The Codec 2 project is moving along nicely. Recently I have been working on integration of the FDMDV modem with Codec 2, and have written a GUI program called fl_fdmdv to help me debug the combined system. Here is a screen shot (click for large version):

This looks really cool as the graphics update in real time, a static image doesn’t really do it justice. Displaying parameters in real time has helped me spot a few bugs, which I missed with the static plots I get from the Octave simulations. I have used fl_fdmdv to send the Codec2/FDMDV signal over an audio cable between two laptops. It’s really exciting to see the bits being modulated onto the waveform on the GUI while listening to audio flowing over the system! Next step is to replace the audio cable with SSB radios and do some over the air testing.

I am also working on a high quality version of Codec 2 at about 4000 bit/s. The target is speech quality similar to CELP type algorithms such as g.729/Speex/Opus that run at 8000 bits/s. The main application is VOIP, but it might also be useful for a “FM quality” mode for VHF digital radio. The key to high quality is quantising and transmitting the phase of the sine waves used by Codec 2 to model speech. The challenges are working with phase (modulo 2-pi hurts my head) and the time varying number of sine waves and hence phases that must be transmitted. The technique I am currently working on is “sparse vector quantisation of phases”. Tough work but I am slowly making progress. This work is being generously supported by a company who wishes to remain anonymous – but I wanted to thank them anyway!

Web Site Updates

I am about to head to Dayton for the Hamvention, so took the opportunity to bring my web site up to date. The Codec 2 page includes our latest plans on building a Linux/Windows GUI Application for HF Digital Voice, has updates on recent algorithm developments, links to conference videos, and lots of figures explaining how Codec 2 works. I have added a FDMDV modem page, and updated my About Page to reflect my current projects and motivation.

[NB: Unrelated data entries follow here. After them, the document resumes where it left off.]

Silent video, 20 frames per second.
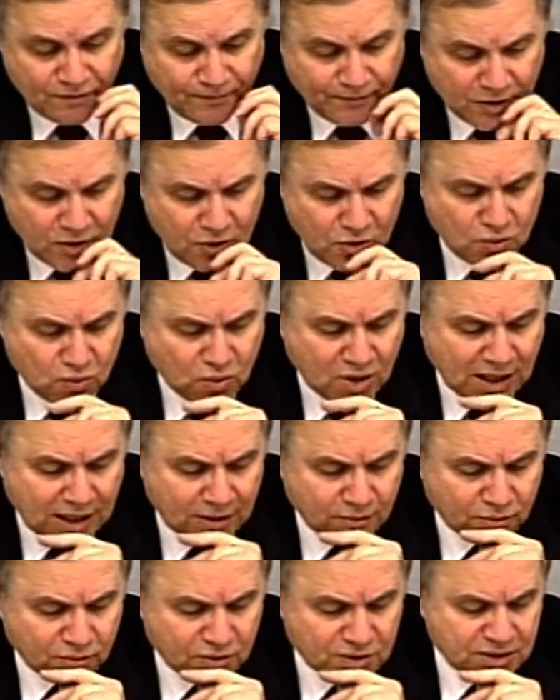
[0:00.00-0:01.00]
EU
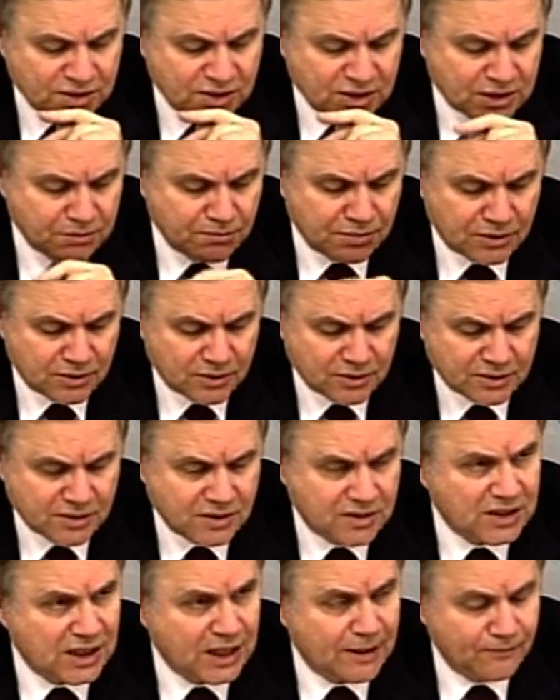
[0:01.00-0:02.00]
countries
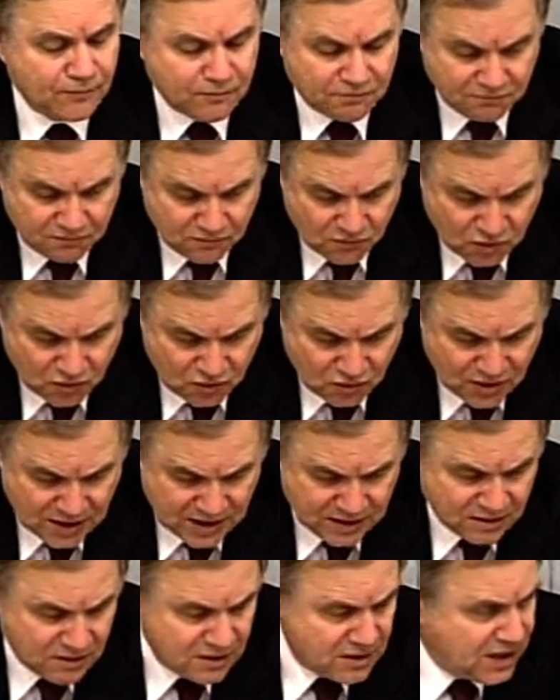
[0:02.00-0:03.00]
disbursed some
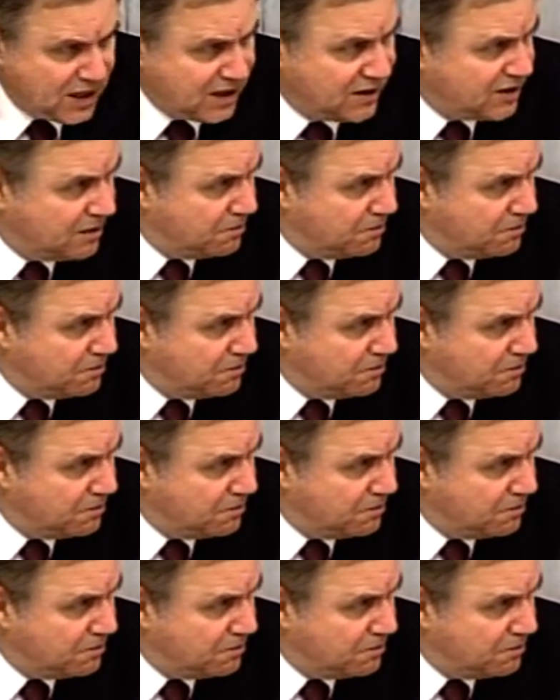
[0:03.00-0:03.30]
280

The Media page includes updates on recent conferences and radio interviews, and has a section on how this post on busting my daughters party with a Fluksometer went viral around the world, ending up back at my local newspaper!

ISIF award for Dili Village Telco

This is somewhat old news but last September Fongtil and I won an award for our work on the Dili Village Telco. Here is the ISIF press release. We were selected from a group of about 50 ISIF funded projects for the award. Here is a photo of Lemi (2nd from right) accepting the award in Nairobi, Kenya:

Although this project was my first developing world deployment and I worked hard to make sure we did a good job, soaking up experience and knowledge from others where I could.

I think we got it about 70% right. Many things (ease of use, training, enthusiasm for local assembly and installation) worked really well. However being an Engineer there are still some remaining “bugs” I feel compelled to work on, for example there are still lingering issues with Wifi link quality, and a sustainable business model. Importantly, I haven’t seen viral growth, either in Timor or other Village Telco deployments. This is important for me – my goal for the Village Telco was to help a lot of people in the developing world get telephony. This can only happen if the local people embrace the technology and grow the networks themselves without reliance on grants or 1st world technical input. I do think many of the pieces for this are in place. “The Engineer” in me would love to have a go at really fixing those remaining issues! Still, this award confirms we did pretty well over all.

Although the funded part of the project officially ended in 2011, Fongtil are continuing to work on the project using internal resources and have also secured a further ISOC grant. They continue to train people, install nodes, evangelise with government (e.g. installing Mesh Potatoes in the National Parliament building), and have plans to fix the Wifi link issues in Dili:

I have moved my time and attention to other projects for now, but would love to get back to Timor some time to help out if I can. In the mean time Village Telco development and deployment work continues in Timor Leste and around the world.